4 Şubat 2020 Salı

"Bu din sevgi dini, birbirini sevgi ve muhabbetle kucakla dini"


Vaktiyle üstadım molla Süleyman şöyle bir hikaye anlatırdı:Yılanın bir tanesi bir derenin öbür kıyısına geçmek istiyordu. Fakat suyun onu alıp götüreceği ve taşlara çarparak öleceğini bildiği için suyun kenarında aşağı yukarı gezinmeye başladı. Sonra bir kaplumbağa çıkageldi. Yılana niçin bu şekilde gezinip durduğunu sordu. Yılan, karşı tarafa geçmek istediğini söyleyerek kaplumbağadan kendisini karşıya geçirip geçiremeyeceğini sordu. Kaplumbağa cüssesi gibi ruhu da tevazu sahibi, alçak gönüllü. "Olur tabi; neden olmasın!" dedi ve yılanı sırtına aldığı gibi karşıya yüzmeye başladı. Derenin ortalarına doğru gelindiğinde, yılanın ruhu sıkıldı; kendinden bir şeylerin eksik olduğunu, yapması gereken bazı vazifelerin olması gerektiği hatırına geldi. Sarıldı sımsıkı kaplumbağanın kabuğuna, çıngırağını sallamaya başladı. Durumu fark eden kaplumbağa,"Ne oldu yılan kardeş? Ne yapıyorsun?"

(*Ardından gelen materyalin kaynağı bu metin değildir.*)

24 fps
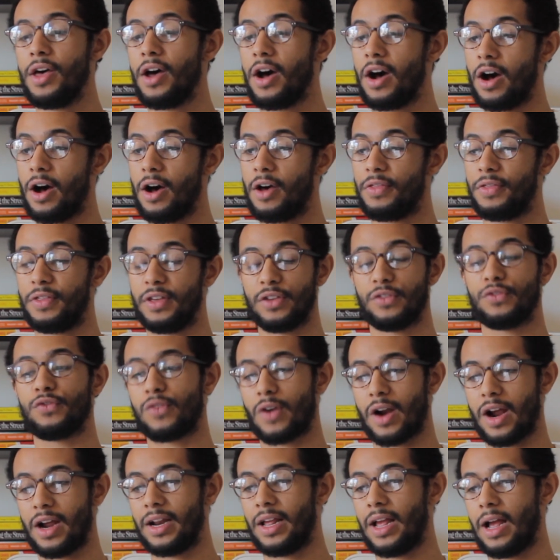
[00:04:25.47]
this
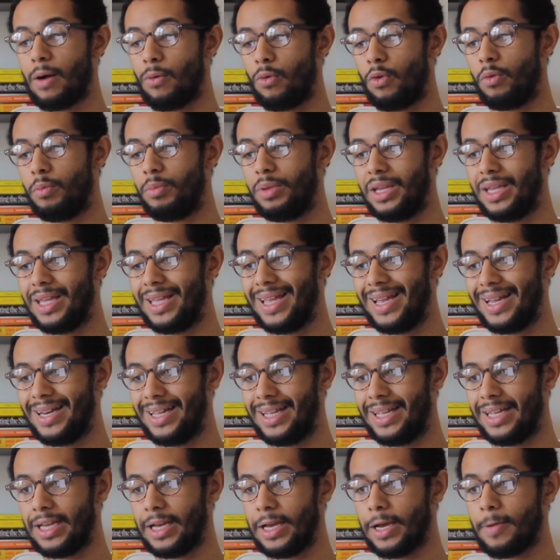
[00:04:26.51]
Friday, I will be
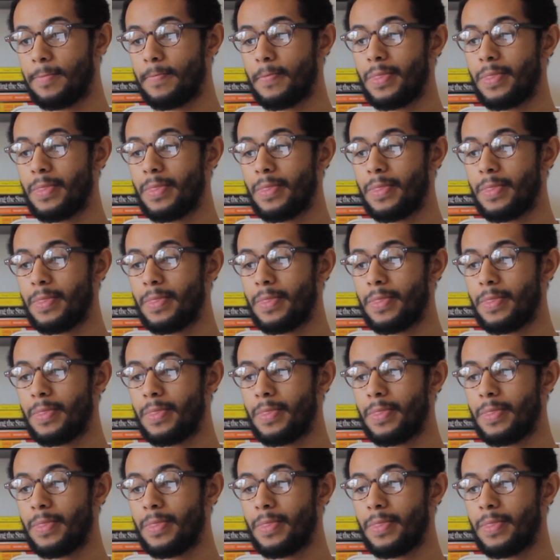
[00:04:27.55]
getting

"Ne yapayım işte... Fıtratımın gereğini yapıyorum. Biliyorum her ne kadar sen bana büyük bir iyilik yapıyorsun, ama ben benim fıtratımda olan sokma isteğine dayanamadım" dedi. Bunun üzerine kaplumbağa,
"Öyleyse senin şerrinden başkalarını kurtarmak gerekir" dedi ve suya daldı. Yılan suya kapıldı ve boğulup gitti.
Kaplumbağa yılanın cesedini karaya çıkardı. Şöylece bi uzatıp düzelti. Sonra şöyle dedi: "Arkadaş gelir düz gelir; öyle tıfli tıfli istemem!"
Hocamıza, "Hocam, tıfli tıfli ne demek?" diye sorduğumuzda, "Yani eğri büyrü arkadaşlık istemem" diye cevap vermişti.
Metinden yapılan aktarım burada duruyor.